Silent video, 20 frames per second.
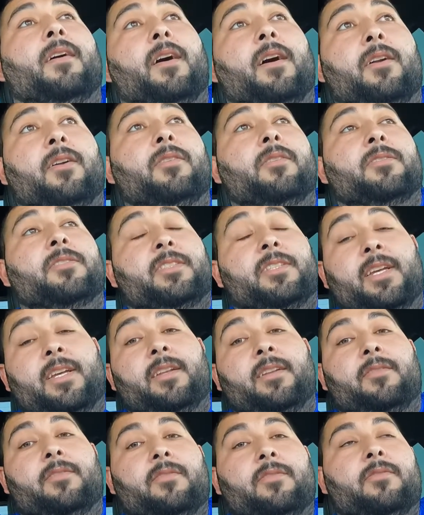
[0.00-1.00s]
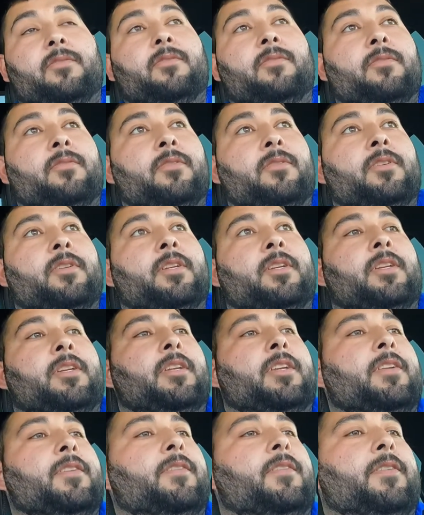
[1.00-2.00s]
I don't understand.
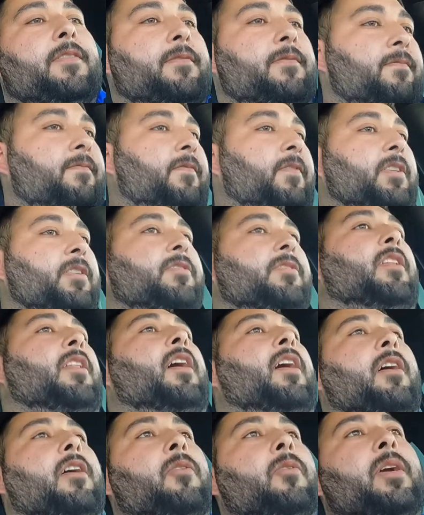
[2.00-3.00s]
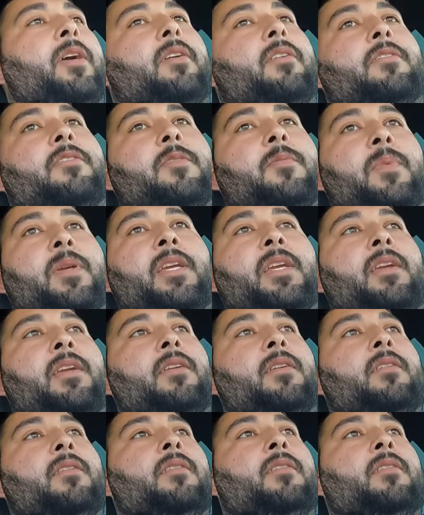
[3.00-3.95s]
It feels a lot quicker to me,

● ● ● ●

* [Problem requirements]
In the answer, the entries should be restated verbatim, with all pictures omitted.

* [Answer space]
Silent video, 20 frames per second.
[0.00-1.00s]
[1.00-2.00s]
I don't understand.
[2.00-3.00s]
[3.00-3.95s]
It feels a lot quicker to me,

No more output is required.